Required work:
Give the records again exactly, but drop the pictures.

Provided information:
=== Begin Enclosure ===
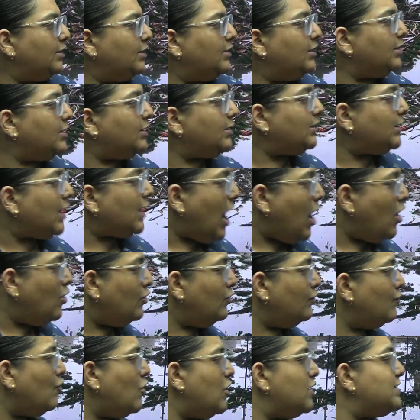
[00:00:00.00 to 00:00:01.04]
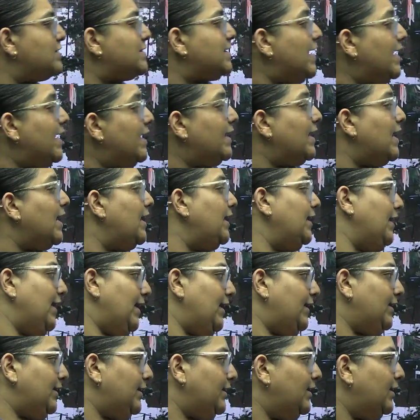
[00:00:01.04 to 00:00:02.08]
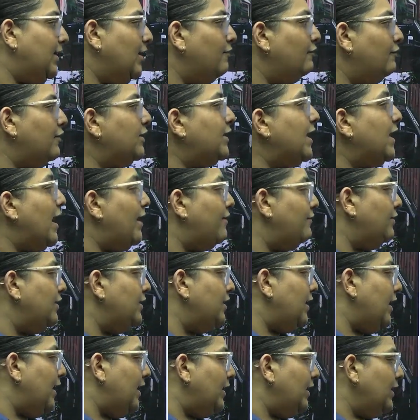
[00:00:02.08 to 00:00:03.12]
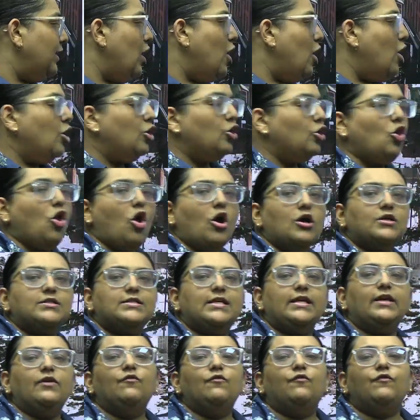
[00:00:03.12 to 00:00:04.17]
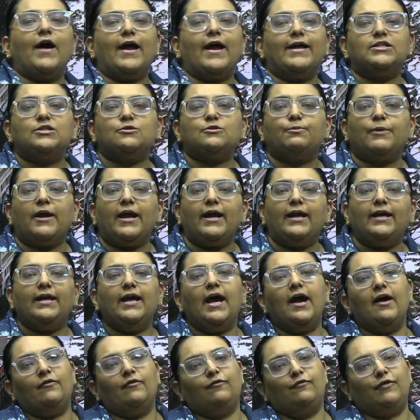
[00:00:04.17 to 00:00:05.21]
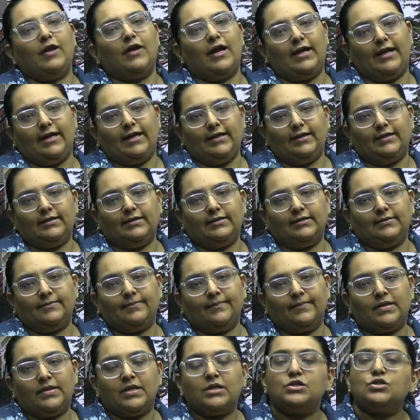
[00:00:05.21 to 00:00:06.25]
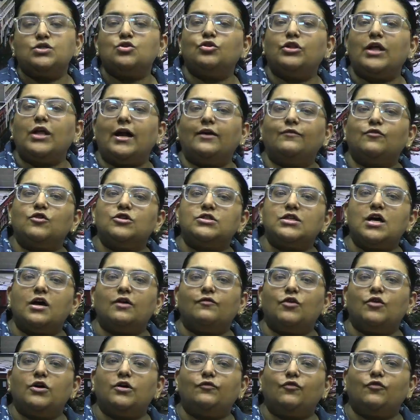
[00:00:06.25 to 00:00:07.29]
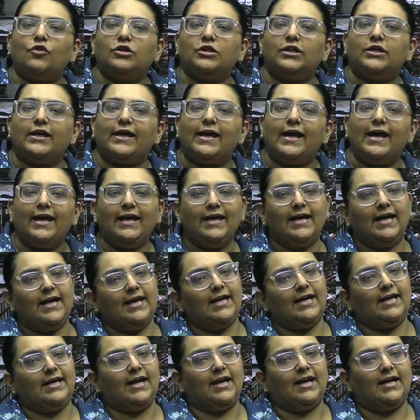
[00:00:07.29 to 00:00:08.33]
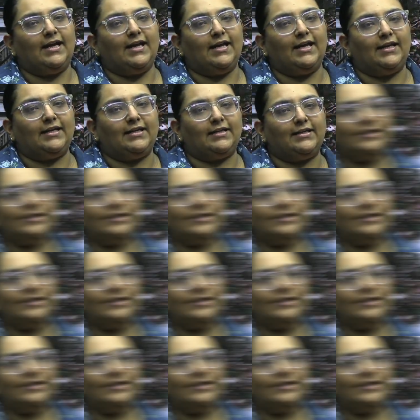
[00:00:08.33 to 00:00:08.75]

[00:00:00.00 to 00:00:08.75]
The town was inundated with heavy rain causing widespread flooding. So that was our word for the day, inundate.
=== End Enclosure ===
Task output:
[00:00:00.00 to 00:00:01.04]
[00:00:01.04 to 00:00:02.08]
[00:00:02.08 to 00:00:03.12]
[00:00:03.12 to 00:00:04.17]
[00:00:04.17 to 00:00:05.21]
[00:00:05.21 to 00:00:06.25]
[00:00:06.25 to 00:00:07.29]
[00:00:07.29 to 00:00:08.33]
[00:00:08.33 to 00:00:08.75]

[00:00:00.00 to 00:00:08.75]
The town was inundated with heavy rain causing widespread flooding. So that was our word for the day, inundate.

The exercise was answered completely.